Shattering another modern myth.
By Emil Franzi
JANUARY 26, 1998: We often hear about the big problem America has with its balance of payment in foreign trade. Other countries are buying less of our stuff and we're buying more of theirs--which, in the perspective of many economists, is considered to be bad. Considered almost equally as bad is a similar negative balance of trade with any one country. Like a whole lot of things many establishment economists worry about, this one is based on faulty logic.
While the Japanese buy fewer of our goods than we do of theirs, there are a whole lot less Japanese than Americans. Per-capita consumption of each other's goods is about even. It seems a tad unreasonable to expect them to consume more than twice as much of our stuff per capita to make it "balance."
Remember when economists used to compute something called Gross National Product? Whenever there was a hurricane on the East Coast or an earthquake in California, the costs of repairing all the damage contributed to the plus side of the GNP. Disasters were considered an economic gain.
I've been applying the balance-of-payments logic to my own household, and, if the economists are correct, I'm in real trouble.

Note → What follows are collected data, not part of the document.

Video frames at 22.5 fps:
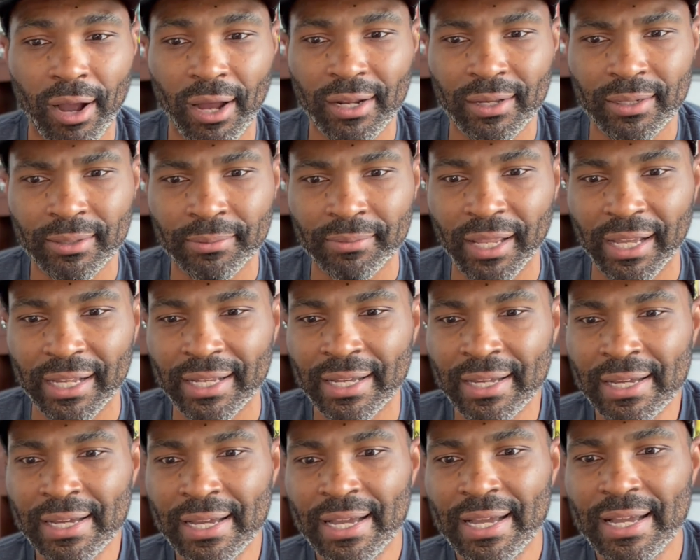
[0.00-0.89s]
I'm like,
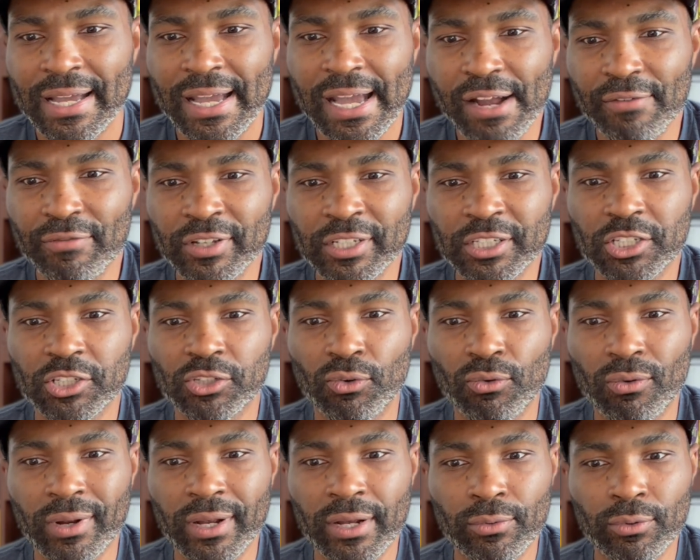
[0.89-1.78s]
every
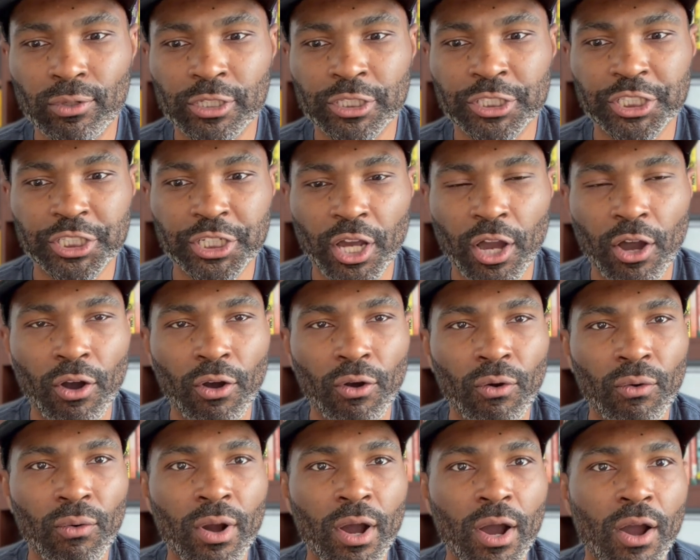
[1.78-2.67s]
story will
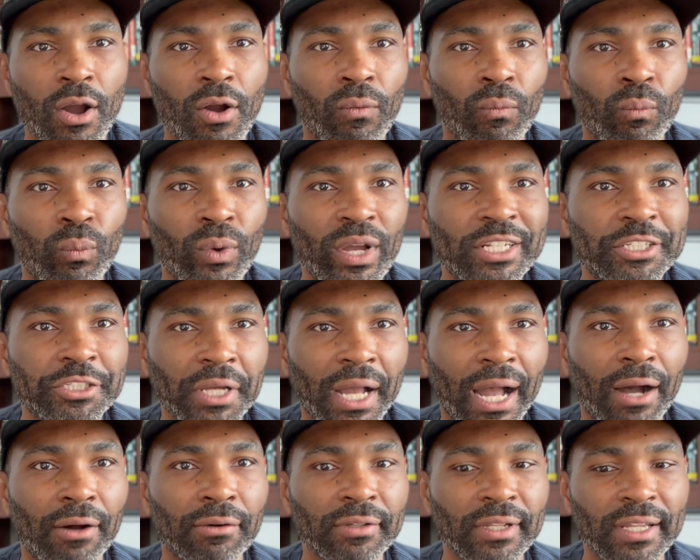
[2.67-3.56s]
show which
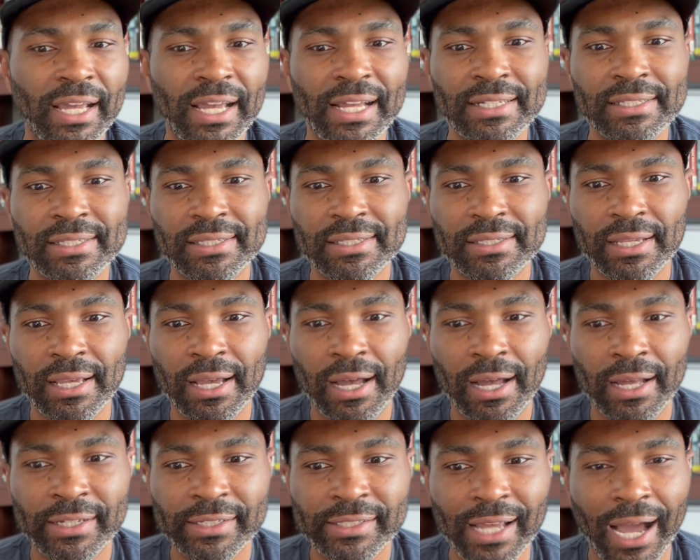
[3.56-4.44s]
outlets,
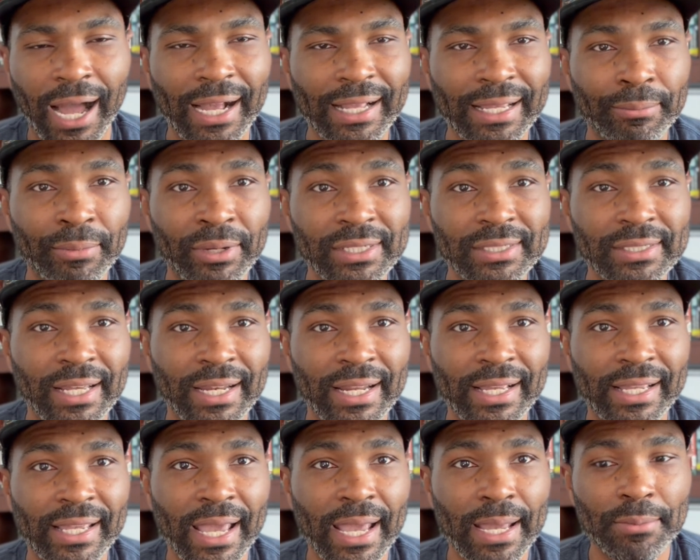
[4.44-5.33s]
and documents that it
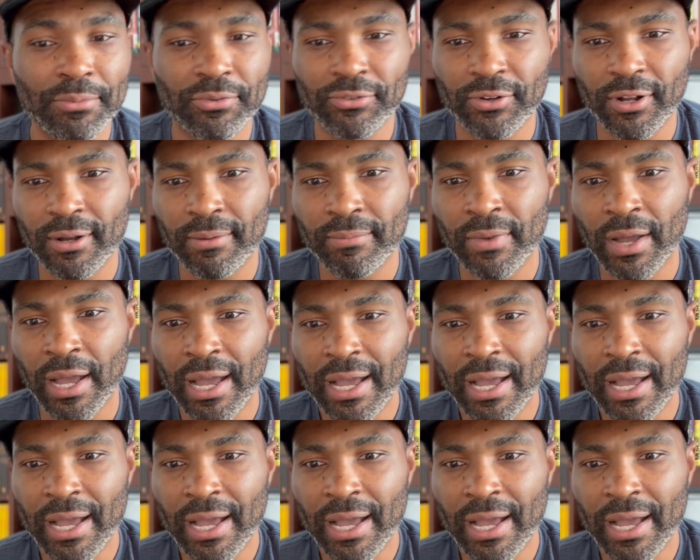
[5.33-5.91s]
came from,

Several times a week I go to Basha's and buy groceries. Eddie Basha has never hired me to write any of his ad copy. That leaves me with a major imbalance of payments.

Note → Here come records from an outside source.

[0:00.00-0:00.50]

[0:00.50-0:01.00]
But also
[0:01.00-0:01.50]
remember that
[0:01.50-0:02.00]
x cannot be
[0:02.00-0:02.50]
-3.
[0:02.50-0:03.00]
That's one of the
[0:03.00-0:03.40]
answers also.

I've been getting haircuts at Johnny Gibson's Barber Shop for years, and Johnny has never shown up at any of my yard sales. Neither have any of the folks at Garcia Cleaners. And I've never sold any guns or ammo to Dave at West of the Pecos.
On the other side of the ledger, I've never bought advertising in the Tucson Weekly or any of the other publications that print my stuff, although I do subscribe to a couple of them. Clearly they're in the same trouble--they buy from me, but I don't buy from them.
This illustrates just how ludicrous the balance-of-payments myth really is. I buy stuff in many places because I have the money and can afford to. Some Third-World citizens can't afford to buy much of anything. All they can do is sell raw materials and cheap labor, meaning they should be economically healthy because their payments show more coming in than going out.
America's balance-of-payment deficit was at its modern low-point in 1991--the last year we had a recession.
In the early 19th century, the French writer Frederic Bastiat took apart many economic fallacies. He also liked to simplify theories, and used Robinson Crusoe and Friday as examples. One of his best shots was aimed at the early socialists and the Labor Theory of Value, which claimed the amount of labor that went into producing something made up a major portion of its worth.
Bastiat spins a story about Crusoe and Friday building a dugout canoe out of a fallen log. The work is arduous, as they have few tools. One day Friday is exploring and comes across a hidden canoe. He runs back to tell Crusoe the good news--they can quit working on the dugout!
Crusoe becomes livid and calls Friday a fool. The discovery of the canoe will bankrupt them, because it involved no labor on their part and will destroy all of the effort--and value--they have put into the dugout. The only solution to protect their investment is to immediately destroy the new find, which Friday reluctantly helps Crusoe accomplish. Then they go back to hacking away at the log with rocks.
Too bad Bastiat didn't live long enough to encounter the balance-of-payments myth.